North Carolina Harvest Time!

I’ve posted about the Tobacco growing and harvesting that happens in my corner of Wallburg, NC each year. The first time I saw Tobacco growing was about 4 years go – the first year we lived here. The whole process is fascinating to me. And yes, I know there are lots of feelings from all over the globe about how “terrible” it is that North Carolina still grows something as vile as Tobacco --- but you have to understand how deep rooted this crop is here and how tied to history it is.

I don’t smoke. I can’t stand it --- but the history is as real as real can be.
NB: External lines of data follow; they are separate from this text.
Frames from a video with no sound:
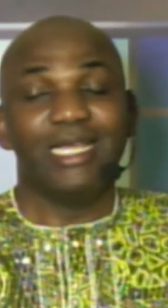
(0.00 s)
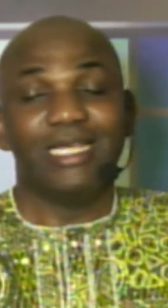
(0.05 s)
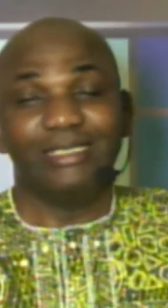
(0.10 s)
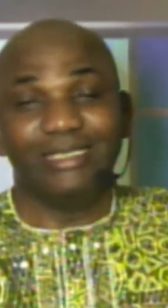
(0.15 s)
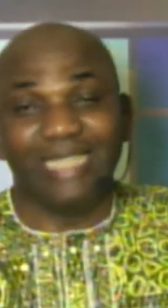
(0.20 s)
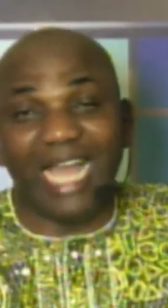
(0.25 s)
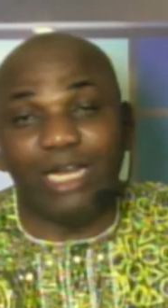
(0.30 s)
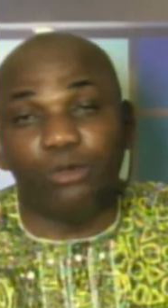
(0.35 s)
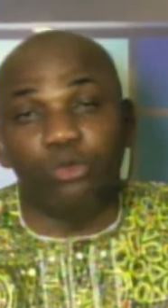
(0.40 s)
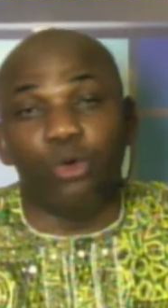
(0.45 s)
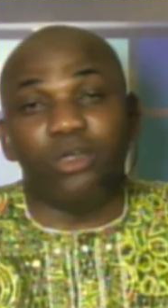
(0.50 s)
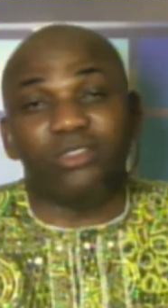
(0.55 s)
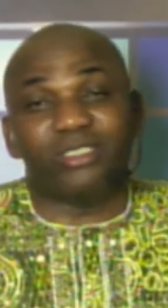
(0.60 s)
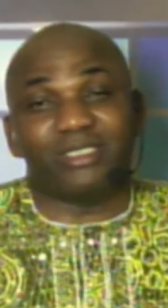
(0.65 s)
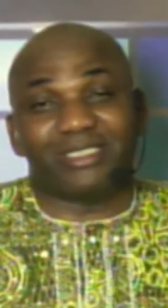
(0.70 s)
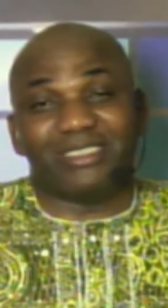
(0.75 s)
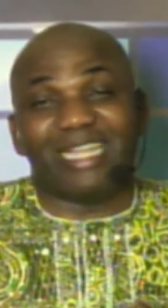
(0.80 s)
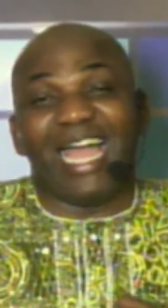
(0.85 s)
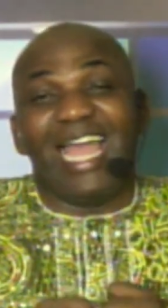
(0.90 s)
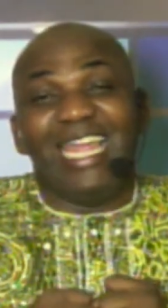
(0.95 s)
that was
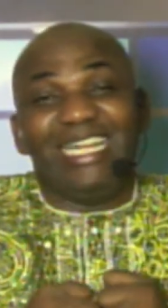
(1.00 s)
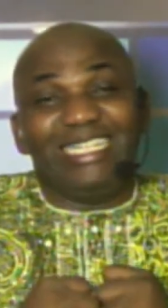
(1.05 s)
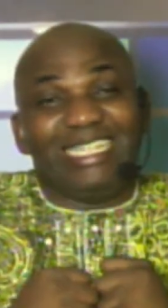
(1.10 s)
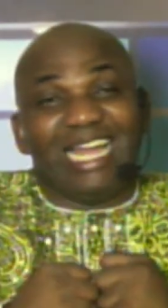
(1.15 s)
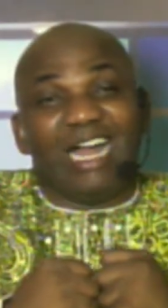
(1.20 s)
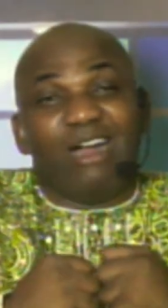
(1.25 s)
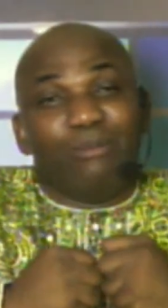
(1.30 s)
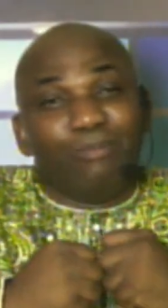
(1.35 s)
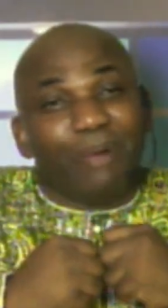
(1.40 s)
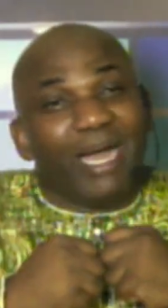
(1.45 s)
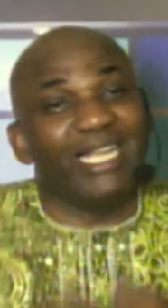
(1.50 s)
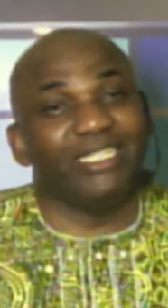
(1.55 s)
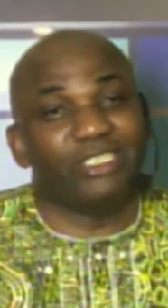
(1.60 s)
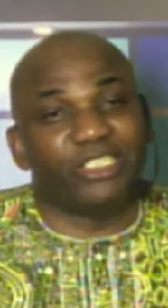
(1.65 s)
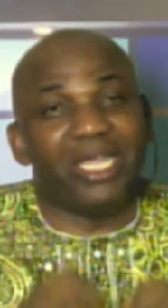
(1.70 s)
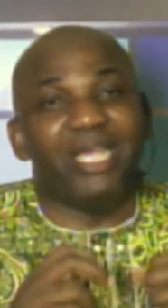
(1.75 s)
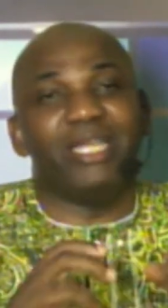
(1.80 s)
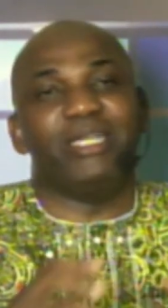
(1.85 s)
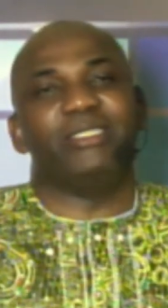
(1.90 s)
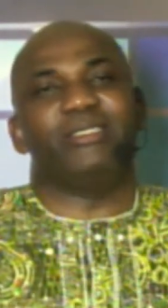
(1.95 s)
tied down by
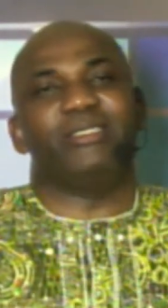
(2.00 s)
chain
“In North Carolina, tobacco growing developed a long and rich history that spanned almost three centuries. Sir Walter Raleigh was the first explorer to bring the leaf to Europe, and in later decades before the American Revolution, settlers in Carolina grew tobacco with moderate success along the Atlantic coastline. In the 1880’s, however, a new tobacco boom occurred in the state when Washington Duke introduced mass-production techniques in cigarette manufacturing. From then until 2001, tobacco growing and manufacturing were the largest source of income for North Carolina.”
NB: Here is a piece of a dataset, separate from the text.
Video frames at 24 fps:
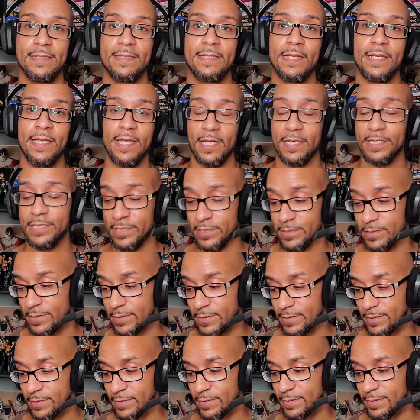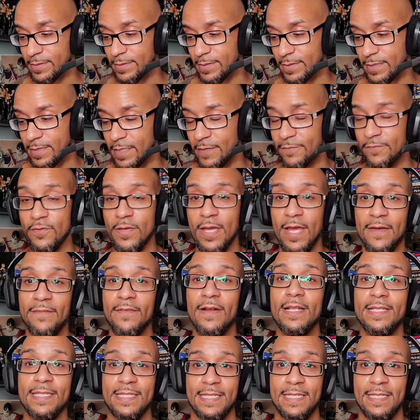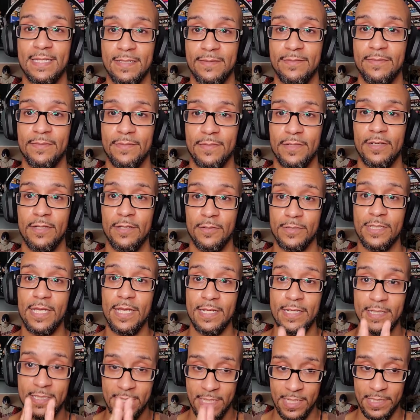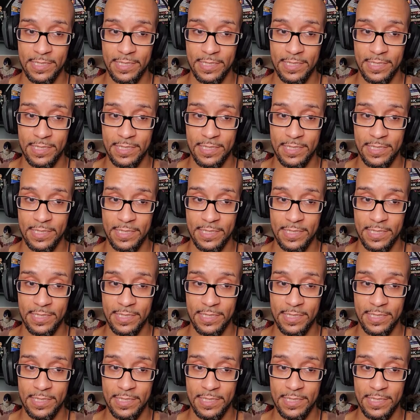Takeshita, if you have not seen him, Konosuke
It’s been a way of life for close to 300 years. It’s provided for families through good times and bad. And I love this photo of these women preparing the harvest for drying and curing! All over North Carolina you will find the remains of tobacco barns dotting the countryside. Some still in use, some fallen into decades of disrepair and crumbling into non-existence.
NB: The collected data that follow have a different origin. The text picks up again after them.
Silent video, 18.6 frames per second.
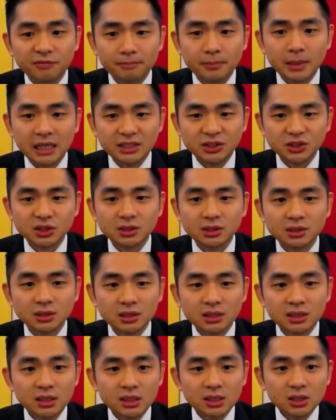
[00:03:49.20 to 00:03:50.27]
Malaysia.
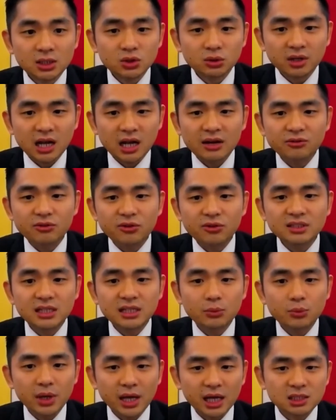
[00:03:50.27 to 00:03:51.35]
So the countries that
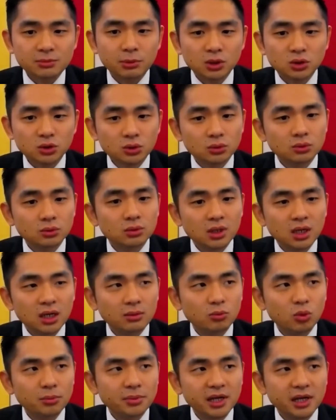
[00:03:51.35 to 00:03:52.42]
we export to
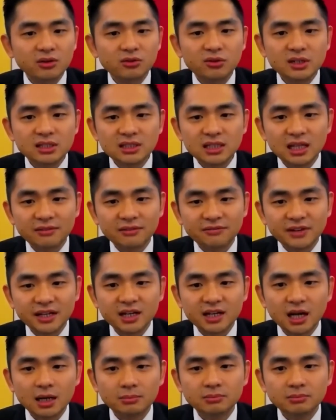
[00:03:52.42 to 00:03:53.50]
will be countries like
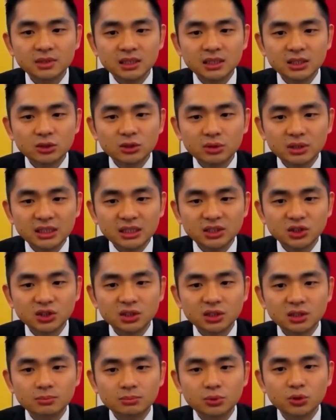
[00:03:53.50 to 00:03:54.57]
Vietnam,
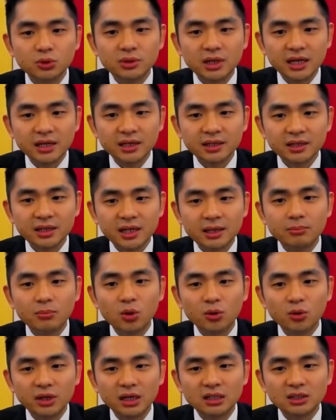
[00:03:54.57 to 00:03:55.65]
Indonesia, Brunei,
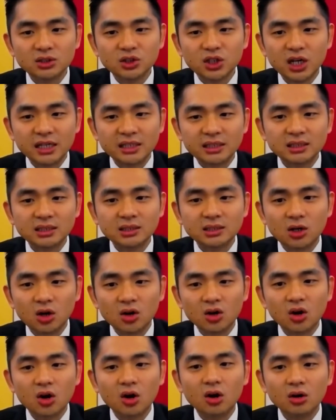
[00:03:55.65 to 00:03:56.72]
Cambodia, China,
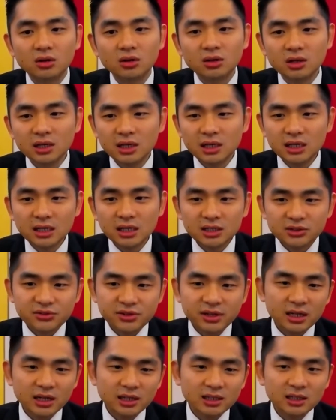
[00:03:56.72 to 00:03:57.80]
Hong Kong, Sri
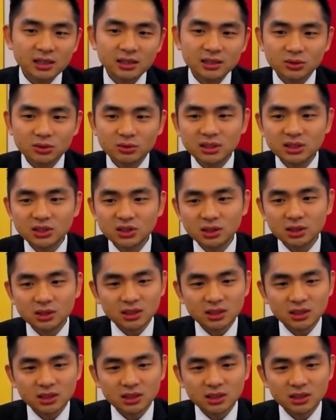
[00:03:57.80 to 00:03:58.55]
Lanka, Indonesia.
These are some pictures I took of the fields around my house.

Little by little these fields are giving way to other crops, as progress marches on and fewer and fewer farmers are making a living from growing tobacco.

tobacco1

The green leaves are turning yellow as harvest time approaches. The North Carolina heat and humidity and yearly average rainfall provide for these crops, and they’ve thrived here for generations.

tobacco2

The planting, grooming, and leaf removal are all done plant by plant, by workers and knives, the way it has been done for as far back as tobacco has been grown here. I love the view of the house far in the back corner of the photo. Their view? Green tobacco, as far as the eye can see.

tobacco3

The plants stand about waist high at this point…..my favorite part of the harvest is the “tobacco wagons” that connect to each other much like train cars --- two or three wagons being pulled behind pick up trucks laden with leaves ready for curing and drying. I know summer is almost over when I hear the rumble and jumble of the tobacco wagons being pulled down the road past my house to the drying facility beyond.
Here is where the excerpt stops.